→ **Material for this exercise**:

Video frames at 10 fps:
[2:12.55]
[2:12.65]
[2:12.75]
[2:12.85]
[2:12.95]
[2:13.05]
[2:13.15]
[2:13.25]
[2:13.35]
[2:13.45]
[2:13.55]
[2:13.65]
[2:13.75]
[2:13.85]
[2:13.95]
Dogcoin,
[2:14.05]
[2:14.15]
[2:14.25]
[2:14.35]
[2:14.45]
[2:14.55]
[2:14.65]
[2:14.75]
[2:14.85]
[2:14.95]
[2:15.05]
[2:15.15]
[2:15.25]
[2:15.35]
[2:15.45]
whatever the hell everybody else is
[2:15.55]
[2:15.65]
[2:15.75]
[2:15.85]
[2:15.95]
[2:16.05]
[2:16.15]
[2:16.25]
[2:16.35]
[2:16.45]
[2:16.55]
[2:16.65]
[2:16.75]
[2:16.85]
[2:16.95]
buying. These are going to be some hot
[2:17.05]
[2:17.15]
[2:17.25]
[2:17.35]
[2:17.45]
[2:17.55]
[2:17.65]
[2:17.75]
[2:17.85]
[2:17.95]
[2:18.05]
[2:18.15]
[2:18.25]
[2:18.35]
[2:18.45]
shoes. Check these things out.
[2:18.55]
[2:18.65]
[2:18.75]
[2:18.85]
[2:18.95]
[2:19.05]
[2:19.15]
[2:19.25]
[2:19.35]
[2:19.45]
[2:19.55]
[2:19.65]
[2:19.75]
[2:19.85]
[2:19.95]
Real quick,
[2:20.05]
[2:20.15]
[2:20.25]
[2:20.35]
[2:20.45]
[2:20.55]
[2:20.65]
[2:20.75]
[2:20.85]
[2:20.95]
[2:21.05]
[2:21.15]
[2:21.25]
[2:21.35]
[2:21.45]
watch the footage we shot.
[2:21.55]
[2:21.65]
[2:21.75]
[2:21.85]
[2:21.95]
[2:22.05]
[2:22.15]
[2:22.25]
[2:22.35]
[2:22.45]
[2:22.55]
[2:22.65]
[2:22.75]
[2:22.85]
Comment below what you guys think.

→ **Assignment**:
All of the records shown above should be reproduced exactly.

→ **Task result**:
Video frames at 10 fps:
[2:12.55]
[2:12.65]
[2:12.75]
[2:12.85]
[2:12.95]
[2:13.05]
[2:13.15]
[2:13.25]
[2:13.35]
[2:13.45]
[2:13.55]
[2:13.65]
[2:13.75]
[2:13.85]
[2:13.95]
Dogcoin,
[2:14.05]
[2:14.15]
[2:14.25]
[2:14.35]
[2:14.45]
[2:14.55]
[2:14.65]
[2:14.75]
[2:14.85]
[2:14.95]
[2:15.05]
[2:15.15]
[2:15.25]
[2:15.35]
[2:15.45]
whatever the hell everybody else is
[2:15.55]
[2:15.65]
[2:15.75]
[2:15.85]
[2:15.95]
[2:16.05]
[2:16.15]
[2:16.25]
[2:16.35]
[2:16.45]
[2:16.55]
[2:16.65]
[2:16.75]
[2:16.85]
[2:16.95]
buying. These are going to be some hot
[2:17.05]
[2:17.15]
[2:17.25]
[2:17.35]
[2:17.45]
[2:17.55]
[2:17.65]
[2:17.75]
[2:17.85]
[2:17.95]
[2:18.05]
[2:18.15]
[2:18.25]
[2:18.35]
[2:18.45]
shoes. Check these things out.
[2:18.55]
[2:18.65]
[2:18.75]
[2:18.85]
[2:18.95]
[2:19.05]
[2:19.15]
[2:19.25]
[2:19.35]
[2:19.45]
[2:19.55]
[2:19.65]
[2:19.75]
[2:19.85]
[2:19.95]
Real quick,
[2:20.05]
[2:20.15]
[2:20.25]
[2:20.35]
[2:20.45]
[2:20.55]
[2:20.65]
[2:20.75]
[2:20.85]
[2:20.95]
[2:21.05]
[2:21.15]
[2:21.25]
[2:21.35]
[2:21.45]
watch the footage we shot.
[2:21.55]
[2:21.65]
[2:21.75]
[2:21.85]
[2:21.95]
[2:22.05]
[2:22.15]
[2:22.25]
[2:22.35]
[2:22.45]
[2:22.55]
[2:22.65]
[2:22.75]
[2:22.85]
Comment below what you guys think.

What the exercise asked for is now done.